O presidente da Finep, Luiz Fernandes, e o chefe da assessoria de Assuntos Internacionais (Assin) do MCT, José Monserrat Filho, apresentaram a sessão “Estratégias de CT&I no Plano Internacional”, durante o seminário preparatório para a 4ª Conferência Nacional de Ciência, Tecnologia e Inovação (CNCTI). O evento foi realizado na manhã desta segunda-feira (12), na sede do Centro de Gestão e Estudos Estratégicos (CGEE), em Brasília (DF).

Segundo o presidente da Finep, para situar os desafios e obstáculos de uma Política de Estado no Brasil, principal objetivo da 4ª CNCTI, é preciso reconhecer o atual paradigma tecnológico-econômico mundial que, para ele, se baseia na velocidade do fluxo de informação. “Esse modelo estaria voltado para o aperfeiçoamento qualitativo de produtos, para maior informatização e automação de processos de produção, além de priorizar energia na produção e substituir matérias-primas convencionais”, afirmou.

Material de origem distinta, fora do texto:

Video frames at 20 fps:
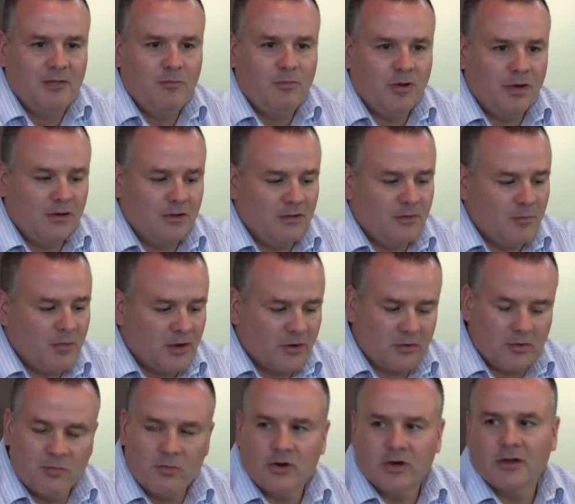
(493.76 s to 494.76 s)
But in the
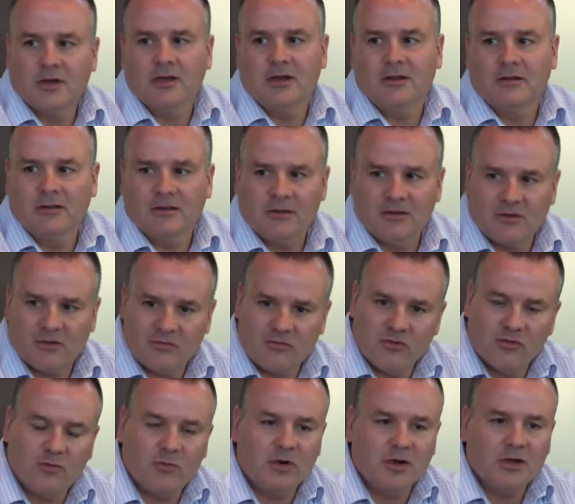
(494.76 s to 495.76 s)
medical market, in the
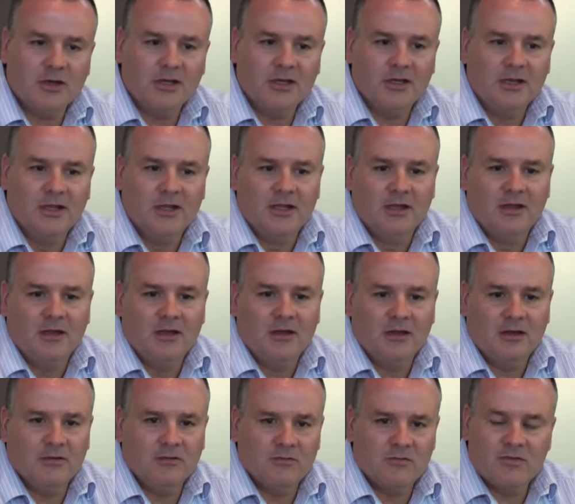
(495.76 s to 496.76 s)
industrial market,
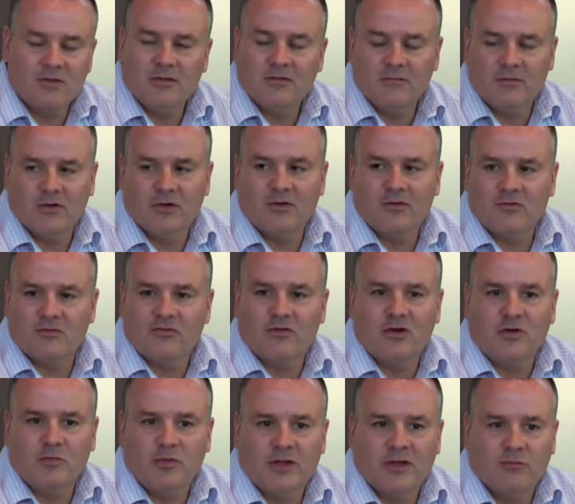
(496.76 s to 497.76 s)
there's still a very
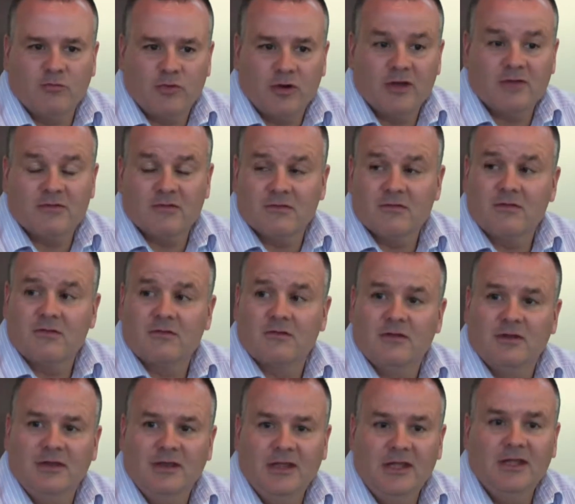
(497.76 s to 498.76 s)
strong presence
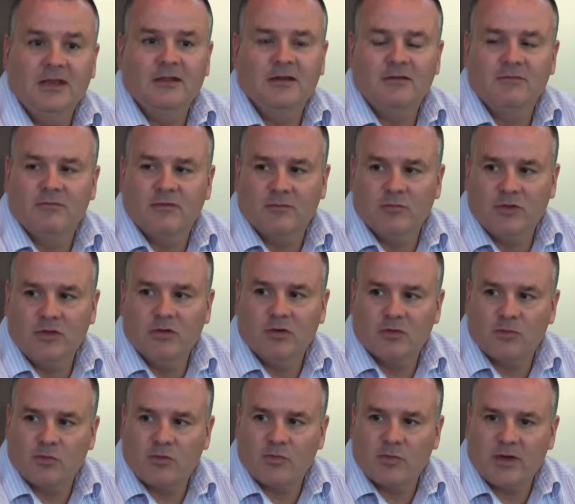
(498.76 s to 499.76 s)
needed from the
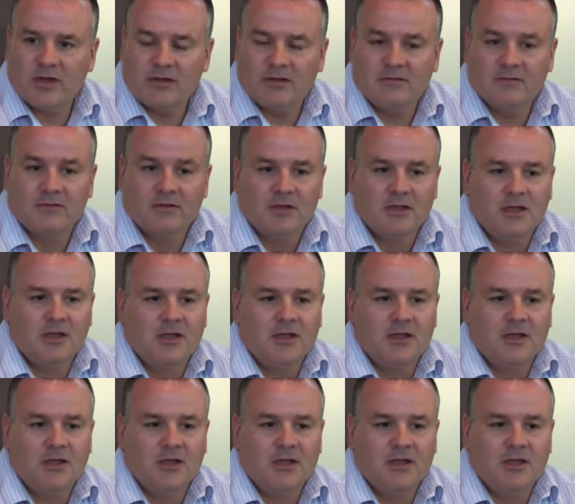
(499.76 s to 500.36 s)
U.S. perspective.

Para Fernandes, todos os países que estão em posição de liderança ou destaque na emergência da nova geoeconomia mundial, o fazem a partir de claras prioridades nacionais. “Eles elegem as Políticas de Estado como alvos de desenvolvimento”, lembrou. Segundo ele, os recursos das políticas de fomento para o sistema nacional de CT&I devem garantir, ao longo de sucessivas gerações, o desenvolvimento sustentável do setor.

O presidente da financiadora também salientou que é preciso considerar a nova geografia de produção científica mundial. De acordo com Fernandes, a Ásia teve um crescimento de cerca de 130% na sua produção científica, enquanto os Estados Unidos e Canadá registraram queda de 35%. “A Europa manteve uma participação contínua e a América Latina foi a região que mais cresceu, de um para 4%. O Brasil foi responsável por mais da metade desse crescimento”, destacou.

Na ocasião, o chefe da Assin sugeriu que fosse examinada a viabilidade de elaborar uma lei especial para regular as atividades de cooperação internacional, com vistas ao estímulo de iniciativas e programas que assegurem a obtenção de resultados com maior rapidez. “Devemos ter uma política jurídica, leis, códigos de cooperação, além de observá-los rigorosamente. Não é possível entrar nesse campo sem conhecimento de causa, como entramos em outros, no improviso. A marca do improviso, que em outras áreas, talvez tenha dado certo, nesse campo não tem espaço”, afirmou Monserrat.

Atualmente, o Brasil possui programas de cooperação com a América Latina e parceiros europeus, tais como o Programa Sul-Americano de Apoio às Atividades de Cooperação em Ciência e Tecnologia (Prosul), o Centro Brasileiro-Argentino de Biotecnologia (CBAB), o Centro Virtual Brasil-México de Nanotecnologia (CBMNano), entre outros. Contudo, para Monserrat, tais programas devem ser aperfeiçoados, pois, segundo ele, muitos deles se arrastam num nível impróprio para nossa época.

Plano de Ação
A primeira estratégia de CT&I no Plano Internacional, de acordo com Monserrat, deve começar no cenário nacional. “Precisamos nos preparar, nos equipar para definir e estabelecer as estratégias que possam nos interessar no cenário atual”, lembrou. Para ele, a busca da evolução qualitativa nas relações internacionais será indispensável. “Precisamos acompanhar as novas realidades e tendências globais bem como dos países que são ou serão nossos parceiros”, disse.

De acordo com o chefe da Assin, o Plano de Ação 2007/2010 fixou 13 prioridades temáticas gerais para cooperação internacional, entre elas: biocombustíveis, biotecnologia, nanociência, políticas e programas de inovação, mudanças climáticas, entre outros. “No próximo plano a cooperação deve aparecer de forma mais abrangente e articulada. É preciso reavaliar a hierarquia desses temas para que se permitam ações mais fluentes e produtivas para resultados mais robustos e rápidos”, sugeriu o especialista.